Some entities already have taken steps in this direction. Many universities require proof of vaccination for students to enroll. In California and New York City, hundreds of thousands of government workers must now show proof of vaccination or submit to weekly testing. At least some private companies are also starting to issue employee mandates.

But so far, many of the unions that support these workers have resisted mandates, making the work of state officials that much more difficult. In fact, as Joseph G. Allen, the director of the Healthy Buildings program at Harvard University’s T.H. Chan School of Public Health, recently noted in The Washington Post, vaccination rates for many unionized workers are abysmal. In New York City, as recently as late June, they hovered around 40 to 50 percent for police officers, firefighters and corrections officers.

That’s not nearly good enough. Average people don’t often have a choice about interacting with these professionals. It’s fair and right for unions to protect their members from unjust policies; workers should be given paid time off to get vaccinated, and should not be penalized if they have cause for a legitimate medical exemption from vaccination. But the virus is not going to wait for those issues to be resolved. Employers and workers need to come to agreements now.

Unions are not the only institutions whose support is needed. The Food and Drug Administration can help clear the way for mandates by granting the mRNA vaccines produced by Pfizer and Moderna full approval as quickly as possible. (It is welcome news that the agency is reportedly aiming to accelerate its timetable.) Public health experts agree that the shots are both safe and highly effective, but state leaders and private businesses have been reluctant to mandate them without cover from federal regulators. (It would also help if the F.D.A. had a permanent commissioner; it’s bewildering that President Biden has yet to appoint one, in the middle of a pandemic and more than six months after he took office.)

Until vaccination rates increase, masks — and thus, mask mandates — will continue to be necessary. Resistance to this idea is understandable. The mask culture war has been exhausting, the people most likely to abide by mandates are the same ones who need those mandates the least because they are already vaccinated, and in the long run it will be far more important to get people vaccinated than to pester them about face coverings.
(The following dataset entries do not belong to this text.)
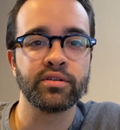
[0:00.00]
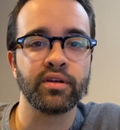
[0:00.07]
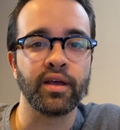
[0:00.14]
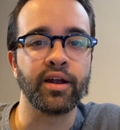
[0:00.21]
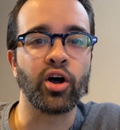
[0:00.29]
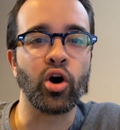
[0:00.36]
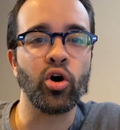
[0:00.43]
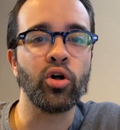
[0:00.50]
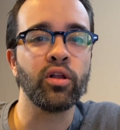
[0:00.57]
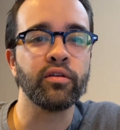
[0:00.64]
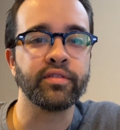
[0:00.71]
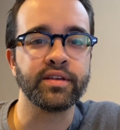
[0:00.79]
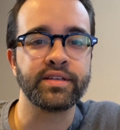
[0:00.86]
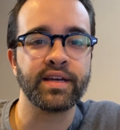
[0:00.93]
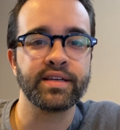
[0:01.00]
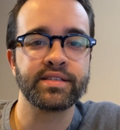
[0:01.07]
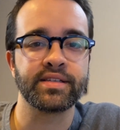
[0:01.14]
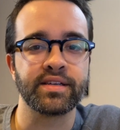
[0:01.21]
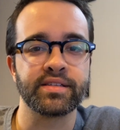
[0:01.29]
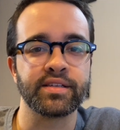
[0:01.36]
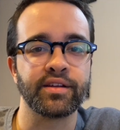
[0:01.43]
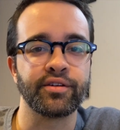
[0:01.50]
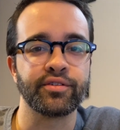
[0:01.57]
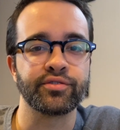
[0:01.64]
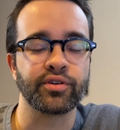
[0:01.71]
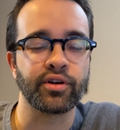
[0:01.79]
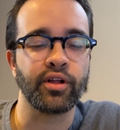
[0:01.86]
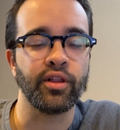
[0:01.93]
and all of the testing centers
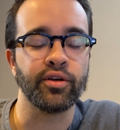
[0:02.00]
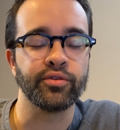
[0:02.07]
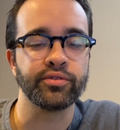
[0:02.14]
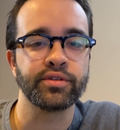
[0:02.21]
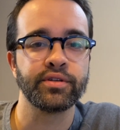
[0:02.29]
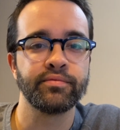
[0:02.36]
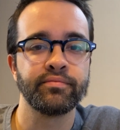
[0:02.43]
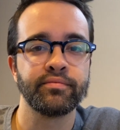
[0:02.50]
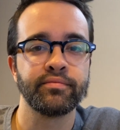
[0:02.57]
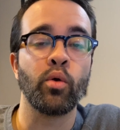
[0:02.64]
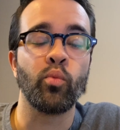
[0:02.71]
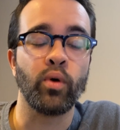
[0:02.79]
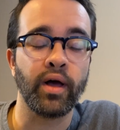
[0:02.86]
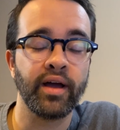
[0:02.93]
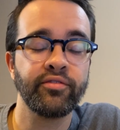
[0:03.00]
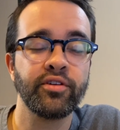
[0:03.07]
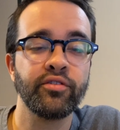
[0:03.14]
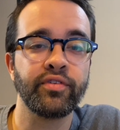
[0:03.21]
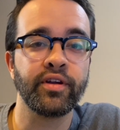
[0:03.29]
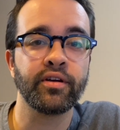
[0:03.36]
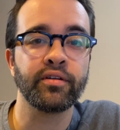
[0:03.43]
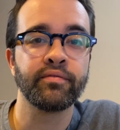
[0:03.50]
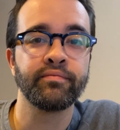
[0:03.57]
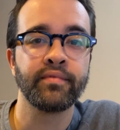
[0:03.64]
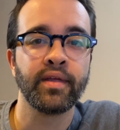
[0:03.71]
are closed? Well, have no fear.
But public policies should reflect what science has made clear: Masks work. They are cheap and easy to use, and it still makes sense to require them in public indoor spaces, in places where the virus is spreading rapidly.

The Centers for Disease Control and Prevention needs to do a much better job of explaining this to the public. Officials there erred not by dropping mask recommendations earlier this year but by implying that the move was permanent. The agency is now scrambling to correct course. Last week the C.D.C. advised vaccinated people to wear masks in public indoor spaces in regions where the virus is surging. But officials were slow to share or explain the data behind this latest change in guidance.

There is no good excuse for such communication blunders at this stage. Reversing public health edicts is frustrating — and politically fraught — but it’s also part of good public health practice. Leaders at every level should frame it that way. They should also make clear that no success against this virus will ever be secure until the vast majority of people are fully vaccinated against it.

In the pandemic’s early days, the most prescient doctors and scientists described a future in which mask mandates and other restrictions were repeatedly imposed and lifted as the virus waxed and waned. We are living in that future now, and we are likely to be stuck here for a while longer, even if the Delta surge suddenly fades, as it did in Britain. The best way to protect ourselves, and to prevent more surges, is to get vaccinated. But until many more people do just that, we’ll need to keep our masks handy.